_Requirement_: Among the entries below, find the line with "[00:00:13.85]" and the line with "[00:00:15.10]". Return exactly those lines and every line between them, but no pictures.

_Records provided_:
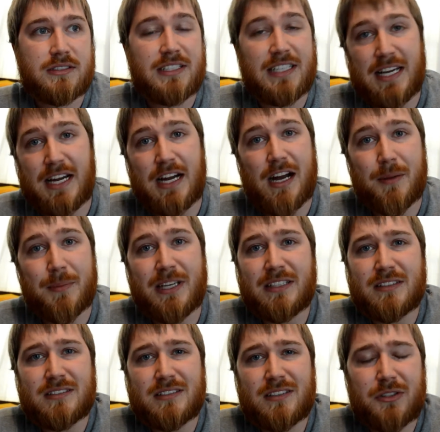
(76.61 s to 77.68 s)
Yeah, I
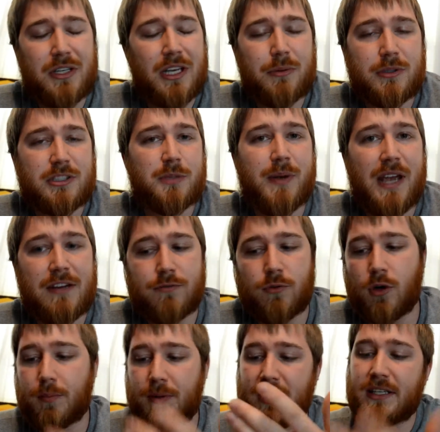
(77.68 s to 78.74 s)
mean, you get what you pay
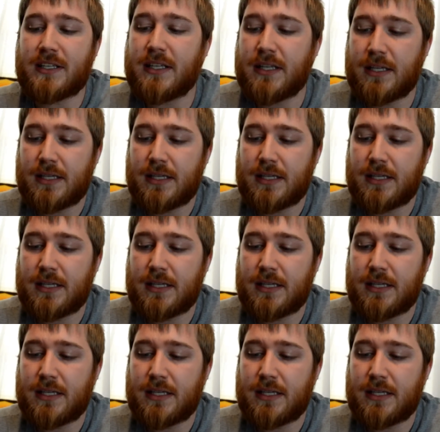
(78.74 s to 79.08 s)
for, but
--
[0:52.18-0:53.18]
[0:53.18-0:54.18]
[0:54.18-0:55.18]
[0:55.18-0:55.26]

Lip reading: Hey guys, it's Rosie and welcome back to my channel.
--
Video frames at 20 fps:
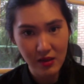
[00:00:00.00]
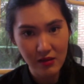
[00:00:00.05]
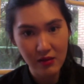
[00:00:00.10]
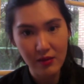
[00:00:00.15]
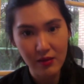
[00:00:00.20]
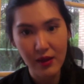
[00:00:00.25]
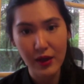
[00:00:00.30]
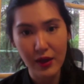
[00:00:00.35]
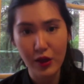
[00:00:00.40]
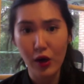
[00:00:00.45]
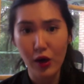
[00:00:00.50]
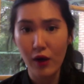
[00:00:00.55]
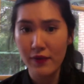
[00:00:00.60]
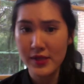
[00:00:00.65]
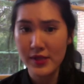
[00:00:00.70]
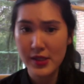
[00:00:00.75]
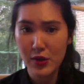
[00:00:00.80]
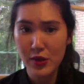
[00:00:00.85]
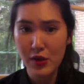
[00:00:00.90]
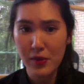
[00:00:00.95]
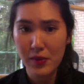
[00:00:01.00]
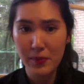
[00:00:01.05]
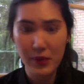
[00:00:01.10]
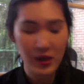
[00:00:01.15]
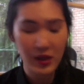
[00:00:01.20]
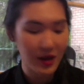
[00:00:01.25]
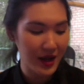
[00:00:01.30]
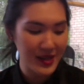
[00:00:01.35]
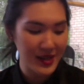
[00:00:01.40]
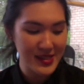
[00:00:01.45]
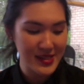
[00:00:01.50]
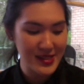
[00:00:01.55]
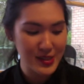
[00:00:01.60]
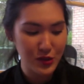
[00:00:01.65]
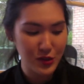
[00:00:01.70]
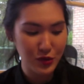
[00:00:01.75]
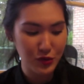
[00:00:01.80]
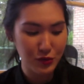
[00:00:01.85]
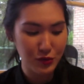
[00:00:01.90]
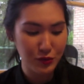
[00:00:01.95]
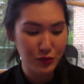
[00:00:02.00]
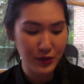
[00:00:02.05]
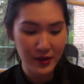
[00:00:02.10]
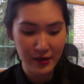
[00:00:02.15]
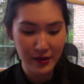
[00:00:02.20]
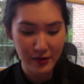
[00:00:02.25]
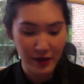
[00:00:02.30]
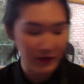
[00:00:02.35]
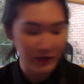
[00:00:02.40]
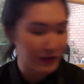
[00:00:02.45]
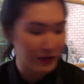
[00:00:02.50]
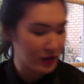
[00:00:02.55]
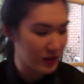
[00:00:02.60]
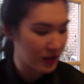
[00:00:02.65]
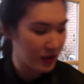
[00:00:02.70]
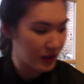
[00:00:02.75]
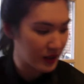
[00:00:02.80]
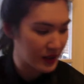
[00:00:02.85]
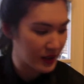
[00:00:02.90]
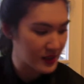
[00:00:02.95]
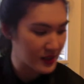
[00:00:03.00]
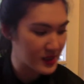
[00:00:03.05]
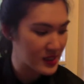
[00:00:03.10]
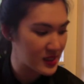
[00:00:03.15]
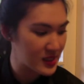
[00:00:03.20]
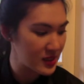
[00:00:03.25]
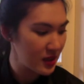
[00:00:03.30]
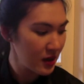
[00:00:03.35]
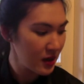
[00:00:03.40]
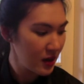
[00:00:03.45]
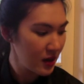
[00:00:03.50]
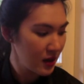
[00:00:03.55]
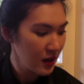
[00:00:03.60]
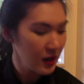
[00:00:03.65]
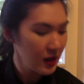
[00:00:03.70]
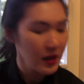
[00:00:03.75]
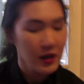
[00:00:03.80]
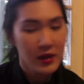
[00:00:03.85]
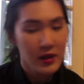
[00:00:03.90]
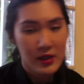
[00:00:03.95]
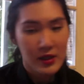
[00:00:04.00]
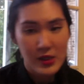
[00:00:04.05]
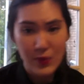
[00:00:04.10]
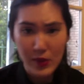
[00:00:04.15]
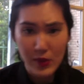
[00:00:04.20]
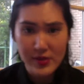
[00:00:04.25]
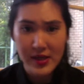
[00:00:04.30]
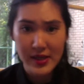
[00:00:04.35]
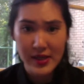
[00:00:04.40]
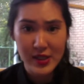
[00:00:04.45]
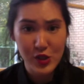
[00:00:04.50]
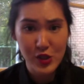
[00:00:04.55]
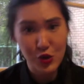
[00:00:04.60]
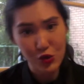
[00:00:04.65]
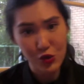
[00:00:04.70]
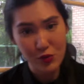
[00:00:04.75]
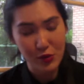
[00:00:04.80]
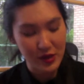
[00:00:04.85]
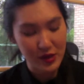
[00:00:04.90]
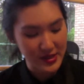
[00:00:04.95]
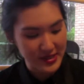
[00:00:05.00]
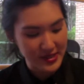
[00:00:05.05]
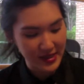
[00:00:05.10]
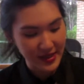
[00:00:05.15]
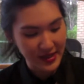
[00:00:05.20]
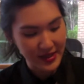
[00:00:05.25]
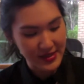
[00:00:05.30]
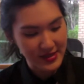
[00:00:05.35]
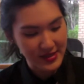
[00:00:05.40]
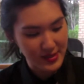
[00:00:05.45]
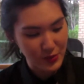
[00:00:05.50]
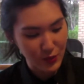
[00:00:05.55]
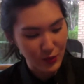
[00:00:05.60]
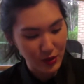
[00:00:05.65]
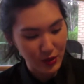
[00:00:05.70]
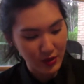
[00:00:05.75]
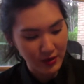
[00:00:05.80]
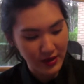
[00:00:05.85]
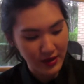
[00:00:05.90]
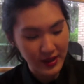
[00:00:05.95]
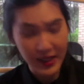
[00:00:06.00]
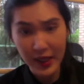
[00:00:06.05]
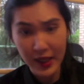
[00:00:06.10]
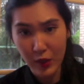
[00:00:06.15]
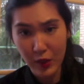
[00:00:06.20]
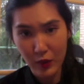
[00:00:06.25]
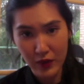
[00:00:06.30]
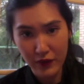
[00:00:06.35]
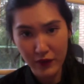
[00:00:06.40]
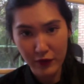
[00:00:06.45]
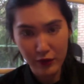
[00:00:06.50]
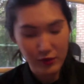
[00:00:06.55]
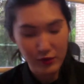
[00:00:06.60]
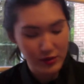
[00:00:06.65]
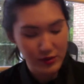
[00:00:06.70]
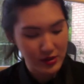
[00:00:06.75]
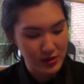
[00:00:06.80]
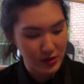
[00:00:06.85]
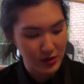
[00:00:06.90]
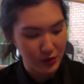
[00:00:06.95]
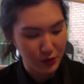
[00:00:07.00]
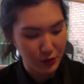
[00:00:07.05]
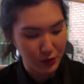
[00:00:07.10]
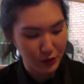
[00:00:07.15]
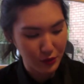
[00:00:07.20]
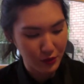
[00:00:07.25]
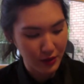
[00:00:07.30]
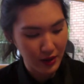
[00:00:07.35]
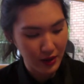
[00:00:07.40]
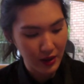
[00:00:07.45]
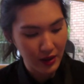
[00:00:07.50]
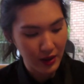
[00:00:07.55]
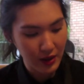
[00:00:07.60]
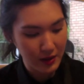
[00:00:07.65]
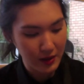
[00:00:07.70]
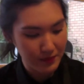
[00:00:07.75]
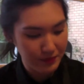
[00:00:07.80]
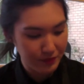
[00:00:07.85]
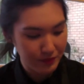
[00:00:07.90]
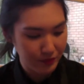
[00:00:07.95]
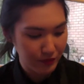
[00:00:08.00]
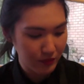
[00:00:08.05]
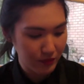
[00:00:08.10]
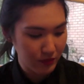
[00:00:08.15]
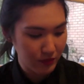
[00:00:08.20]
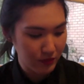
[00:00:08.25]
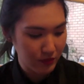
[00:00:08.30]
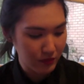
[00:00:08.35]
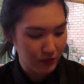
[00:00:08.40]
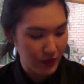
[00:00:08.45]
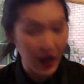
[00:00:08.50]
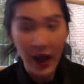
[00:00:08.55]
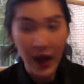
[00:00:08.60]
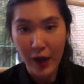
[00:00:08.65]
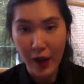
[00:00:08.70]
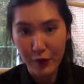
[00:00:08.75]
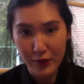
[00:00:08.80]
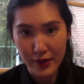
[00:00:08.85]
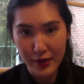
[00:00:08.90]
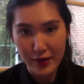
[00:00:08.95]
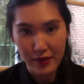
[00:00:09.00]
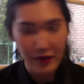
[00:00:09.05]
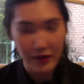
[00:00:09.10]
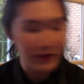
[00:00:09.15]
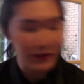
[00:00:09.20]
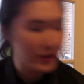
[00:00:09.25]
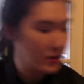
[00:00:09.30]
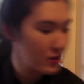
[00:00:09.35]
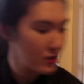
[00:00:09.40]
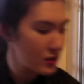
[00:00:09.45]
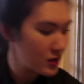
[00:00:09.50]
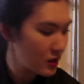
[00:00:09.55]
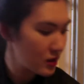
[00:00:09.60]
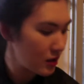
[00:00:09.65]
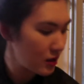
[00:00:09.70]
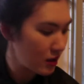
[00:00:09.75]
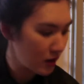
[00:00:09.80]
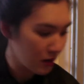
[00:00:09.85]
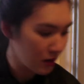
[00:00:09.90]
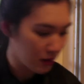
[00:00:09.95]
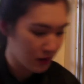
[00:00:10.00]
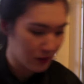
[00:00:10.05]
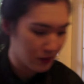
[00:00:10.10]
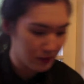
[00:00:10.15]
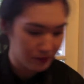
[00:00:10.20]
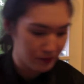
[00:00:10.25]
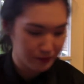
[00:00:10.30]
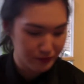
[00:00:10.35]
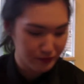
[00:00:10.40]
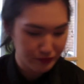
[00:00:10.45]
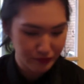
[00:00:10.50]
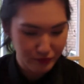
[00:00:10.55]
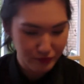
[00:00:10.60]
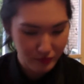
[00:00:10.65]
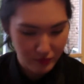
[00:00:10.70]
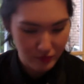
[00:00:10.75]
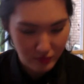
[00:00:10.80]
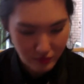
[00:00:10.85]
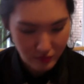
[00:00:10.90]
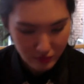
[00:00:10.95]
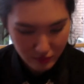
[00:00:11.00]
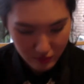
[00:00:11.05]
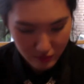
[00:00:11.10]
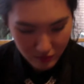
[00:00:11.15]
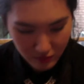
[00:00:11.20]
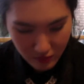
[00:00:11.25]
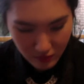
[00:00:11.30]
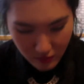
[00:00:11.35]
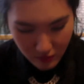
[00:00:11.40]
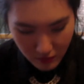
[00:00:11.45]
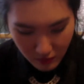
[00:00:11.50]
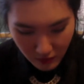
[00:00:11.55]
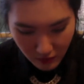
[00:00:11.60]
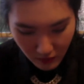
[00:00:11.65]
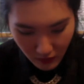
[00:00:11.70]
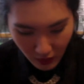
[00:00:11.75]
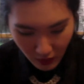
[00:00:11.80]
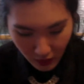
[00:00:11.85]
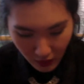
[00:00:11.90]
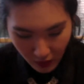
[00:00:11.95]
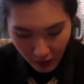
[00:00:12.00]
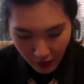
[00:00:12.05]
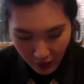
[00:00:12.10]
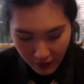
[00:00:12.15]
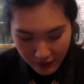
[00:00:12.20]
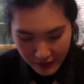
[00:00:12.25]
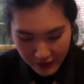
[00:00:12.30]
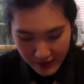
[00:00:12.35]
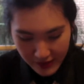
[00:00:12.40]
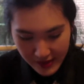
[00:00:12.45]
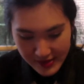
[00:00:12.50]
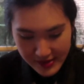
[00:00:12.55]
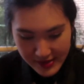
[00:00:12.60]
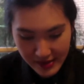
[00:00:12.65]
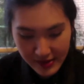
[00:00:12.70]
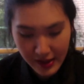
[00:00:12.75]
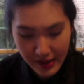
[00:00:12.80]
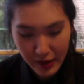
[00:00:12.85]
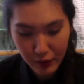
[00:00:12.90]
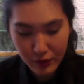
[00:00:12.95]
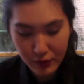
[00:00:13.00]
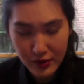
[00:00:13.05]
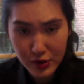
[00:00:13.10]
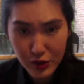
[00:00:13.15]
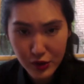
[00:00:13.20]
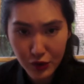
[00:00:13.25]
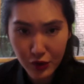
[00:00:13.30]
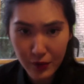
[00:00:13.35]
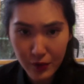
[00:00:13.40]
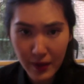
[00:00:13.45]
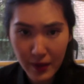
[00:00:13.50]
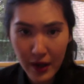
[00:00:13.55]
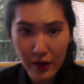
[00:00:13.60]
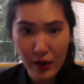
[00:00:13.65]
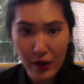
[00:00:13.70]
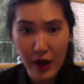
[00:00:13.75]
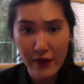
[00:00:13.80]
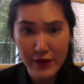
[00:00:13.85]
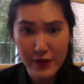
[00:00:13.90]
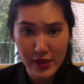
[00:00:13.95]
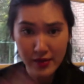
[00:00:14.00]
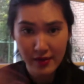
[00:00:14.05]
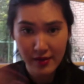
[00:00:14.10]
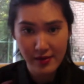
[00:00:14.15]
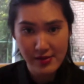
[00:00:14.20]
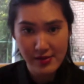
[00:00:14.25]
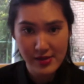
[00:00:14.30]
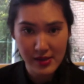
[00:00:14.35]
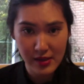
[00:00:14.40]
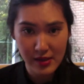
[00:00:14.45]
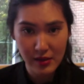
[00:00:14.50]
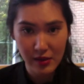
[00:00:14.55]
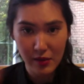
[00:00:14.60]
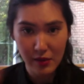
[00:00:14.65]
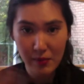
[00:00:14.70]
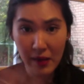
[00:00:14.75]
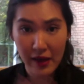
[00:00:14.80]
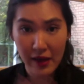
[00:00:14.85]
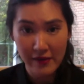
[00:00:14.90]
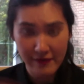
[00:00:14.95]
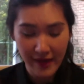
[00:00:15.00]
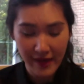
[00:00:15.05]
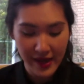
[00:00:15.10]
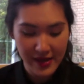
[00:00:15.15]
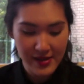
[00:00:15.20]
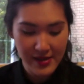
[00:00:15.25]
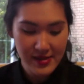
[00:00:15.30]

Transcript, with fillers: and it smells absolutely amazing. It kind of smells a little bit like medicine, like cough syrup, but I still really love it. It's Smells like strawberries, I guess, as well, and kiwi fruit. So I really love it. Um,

_Solution below_:
[00:00:13.85]
[00:00:13.90]
[00:00:13.95]
[00:00:14.00]
[00:00:14.05]
[00:00:14.10]
[00:00:14.15]
[00:00:14.20]
[00:00:14.25]
[00:00:14.30]
[00:00:14.35]
[00:00:14.40]
[00:00:14.45]
[00:00:14.50]
[00:00:14.55]
[00:00:14.60]
[00:00:14.65]
[00:00:14.70]
[00:00:14.75]
[00:00:14.80]
[00:00:14.85]
[00:00:14.90]
[00:00:14.95]
[00:00:15.00]
[00:00:15.05]
[00:00:15.10]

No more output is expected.